# [Exercise instructions]
Reproduce exactly the lines from the one that holds "[0:09.00-0:09.50]" through the last line of the entries, both ends included, but not the pictures.

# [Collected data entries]
↓
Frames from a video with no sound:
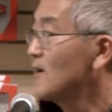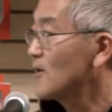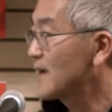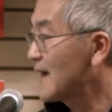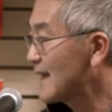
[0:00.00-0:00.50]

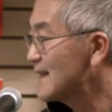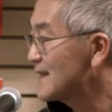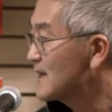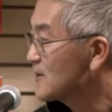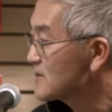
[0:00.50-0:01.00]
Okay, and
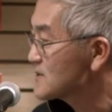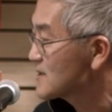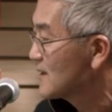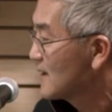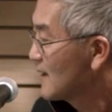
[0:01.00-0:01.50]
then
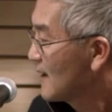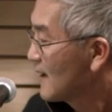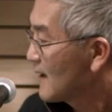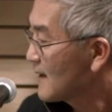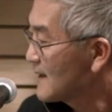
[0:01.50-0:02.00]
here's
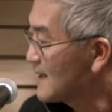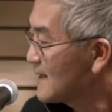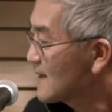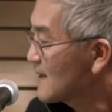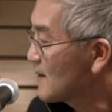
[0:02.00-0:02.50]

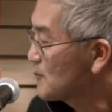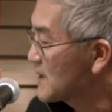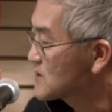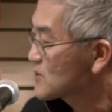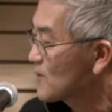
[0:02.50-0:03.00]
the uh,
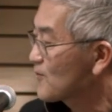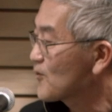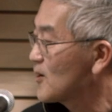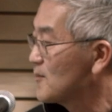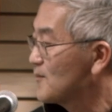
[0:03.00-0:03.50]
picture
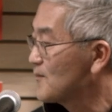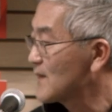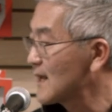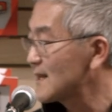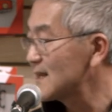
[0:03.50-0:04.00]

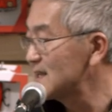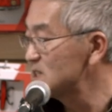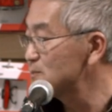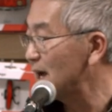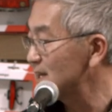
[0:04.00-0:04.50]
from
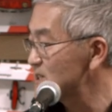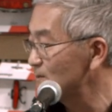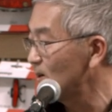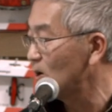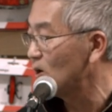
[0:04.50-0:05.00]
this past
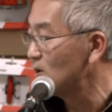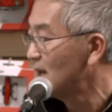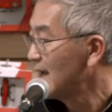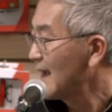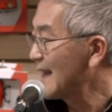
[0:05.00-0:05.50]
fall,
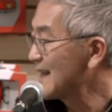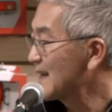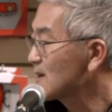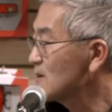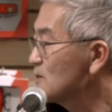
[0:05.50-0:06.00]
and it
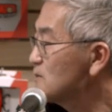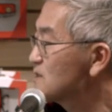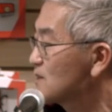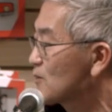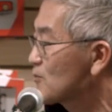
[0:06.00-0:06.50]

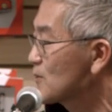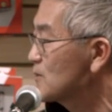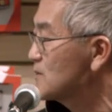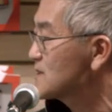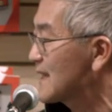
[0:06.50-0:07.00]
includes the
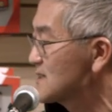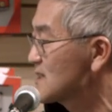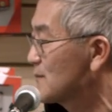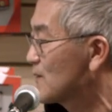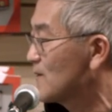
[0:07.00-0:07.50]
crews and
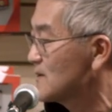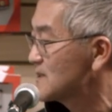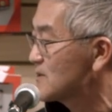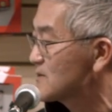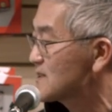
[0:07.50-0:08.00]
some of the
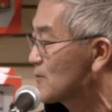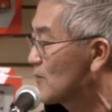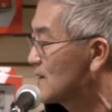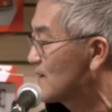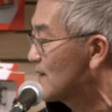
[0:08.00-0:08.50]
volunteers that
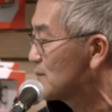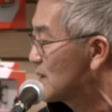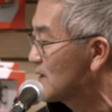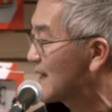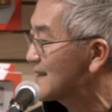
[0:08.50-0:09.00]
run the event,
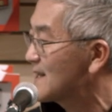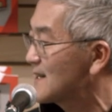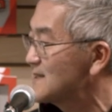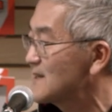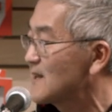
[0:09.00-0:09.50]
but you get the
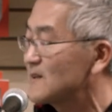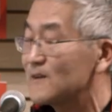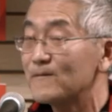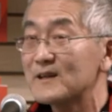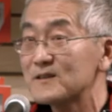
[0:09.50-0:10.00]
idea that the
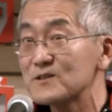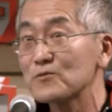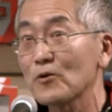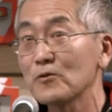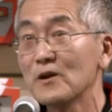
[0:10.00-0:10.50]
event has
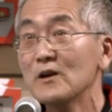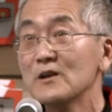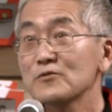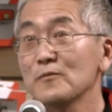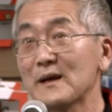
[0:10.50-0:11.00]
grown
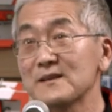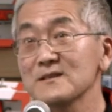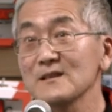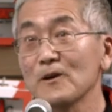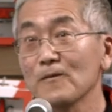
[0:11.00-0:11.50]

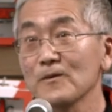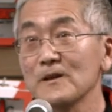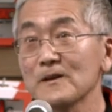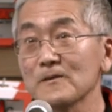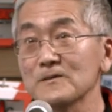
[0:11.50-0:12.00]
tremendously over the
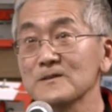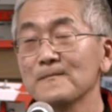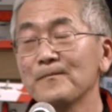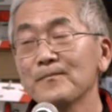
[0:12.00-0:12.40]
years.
↑
# [Output for this exercise]
[0:09.00-0:09.50]
but you get the
[0:09.50-0:10.00]
idea that the
[0:10.00-0:10.50]
event has
[0:10.50-0:11.00]
grown
[0:11.00-0:11.50]

[0:11.50-0:12.00]
tremendously over the
[0:12.00-0:12.40]
years.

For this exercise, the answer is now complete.